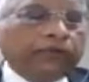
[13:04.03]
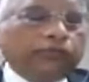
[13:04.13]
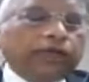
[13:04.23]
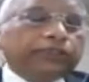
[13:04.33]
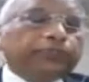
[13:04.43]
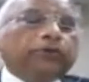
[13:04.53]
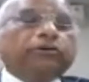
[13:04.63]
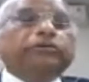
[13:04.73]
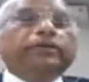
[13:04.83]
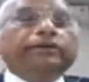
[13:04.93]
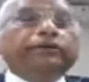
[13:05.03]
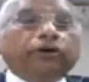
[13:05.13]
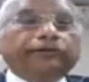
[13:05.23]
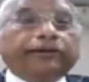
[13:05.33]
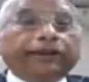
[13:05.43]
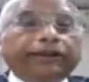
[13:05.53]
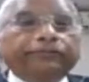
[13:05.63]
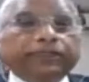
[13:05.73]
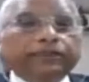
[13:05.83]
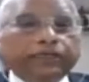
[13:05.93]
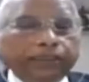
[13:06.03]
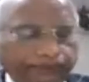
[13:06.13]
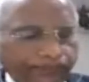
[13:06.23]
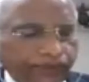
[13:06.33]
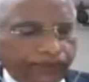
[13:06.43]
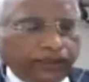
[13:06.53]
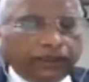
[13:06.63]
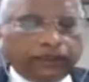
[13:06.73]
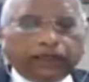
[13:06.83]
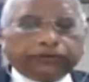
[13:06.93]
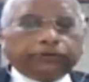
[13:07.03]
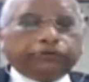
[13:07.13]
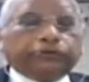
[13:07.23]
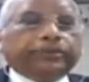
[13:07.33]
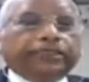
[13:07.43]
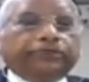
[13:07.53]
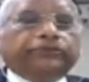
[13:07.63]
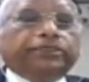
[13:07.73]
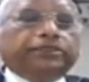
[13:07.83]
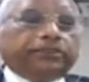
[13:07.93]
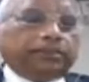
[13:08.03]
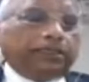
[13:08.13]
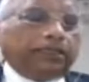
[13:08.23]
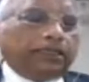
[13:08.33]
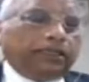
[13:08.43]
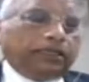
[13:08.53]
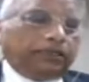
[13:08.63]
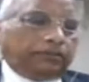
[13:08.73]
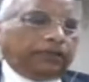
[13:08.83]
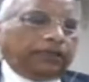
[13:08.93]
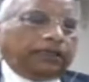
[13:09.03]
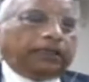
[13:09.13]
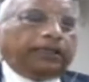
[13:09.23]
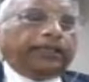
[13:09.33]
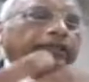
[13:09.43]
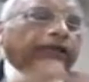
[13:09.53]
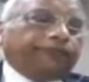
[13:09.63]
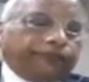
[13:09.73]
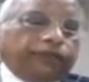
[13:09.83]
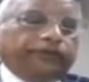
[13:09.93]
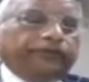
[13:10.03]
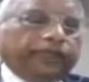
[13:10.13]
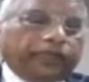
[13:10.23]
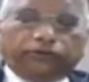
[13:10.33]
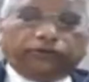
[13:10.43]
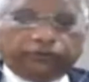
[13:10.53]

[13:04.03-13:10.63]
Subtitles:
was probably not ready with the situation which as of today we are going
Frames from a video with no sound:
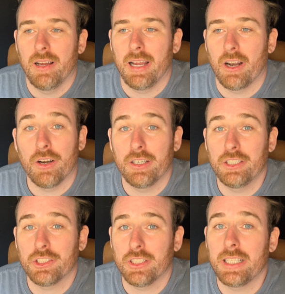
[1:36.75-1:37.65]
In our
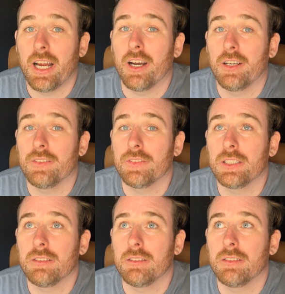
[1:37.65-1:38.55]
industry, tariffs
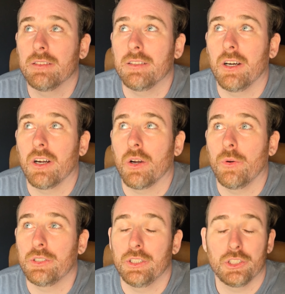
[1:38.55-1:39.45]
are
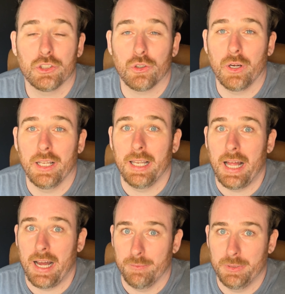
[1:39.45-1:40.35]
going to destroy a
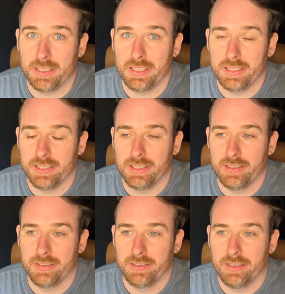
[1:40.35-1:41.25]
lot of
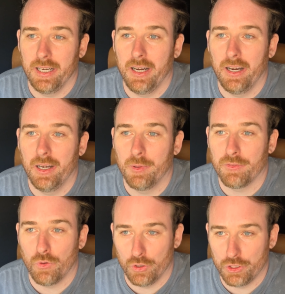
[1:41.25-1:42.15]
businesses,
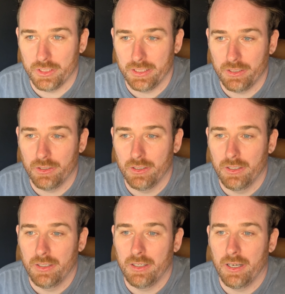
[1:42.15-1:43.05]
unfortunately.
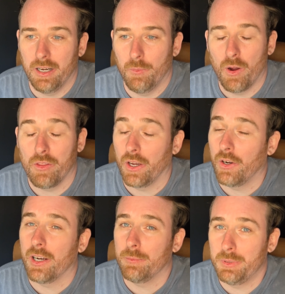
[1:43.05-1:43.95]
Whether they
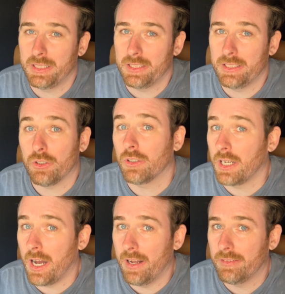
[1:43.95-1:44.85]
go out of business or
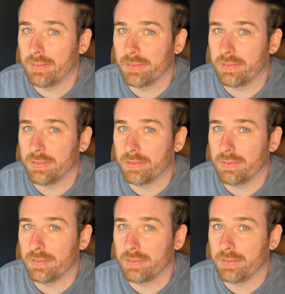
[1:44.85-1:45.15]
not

• _What the task asks_
Could you give the material above again, exactly and without its pictures?

• _Reply_
[13:04.03]
[13:04.13]
[13:04.23]
[13:04.33]
[13:04.43]
[13:04.53]
[13:04.63]
[13:04.73]
[13:04.83]
[13:04.93]
[13:05.03]
[13:05.13]
[13:05.23]
[13:05.33]
[13:05.43]
[13:05.53]
[13:05.63]
[13:05.73]
[13:05.83]
[13:05.93]
[13:06.03]
[13:06.13]
[13:06.23]
[13:06.33]
[13:06.43]
[13:06.53]
[13:06.63]
[13:06.73]
[13:06.83]
[13:06.93]
[13:07.03]
[13:07.13]
[13:07.23]
[13:07.33]
[13:07.43]
[13:07.53]
[13:07.63]
[13:07.73]
[13:07.83]
[13:07.93]
[13:08.03]
[13:08.13]
[13:08.23]
[13:08.33]
[13:08.43]
[13:08.53]
[13:08.63]
[13:08.73]
[13:08.83]
[13:08.93]
[13:09.03]
[13:09.13]
[13:09.23]
[13:09.33]
[13:09.43]
[13:09.53]
[13:09.63]
[13:09.73]
[13:09.83]
[13:09.93]
[13:10.03]
[13:10.13]
[13:10.23]
[13:10.33]
[13:10.43]
[13:10.53]

[13:04.03-13:10.63]
Subtitles:
was probably not ready with the situation which as of today we are going
Frames from a video with no sound:
[1:36.75-1:37.65]
In our
[1:37.65-1:38.55]
industry, tariffs
[1:38.55-1:39.45]
are
[1:39.45-1:40.35]
going to destroy a
[1:40.35-1:41.25]
lot of
[1:41.25-1:42.15]
businesses,
[1:42.15-1:43.05]
unfortunately.
[1:43.05-1:43.95]
Whether they
[1:43.95-1:44.85]
go out of business or
[1:44.85-1:45.15]
not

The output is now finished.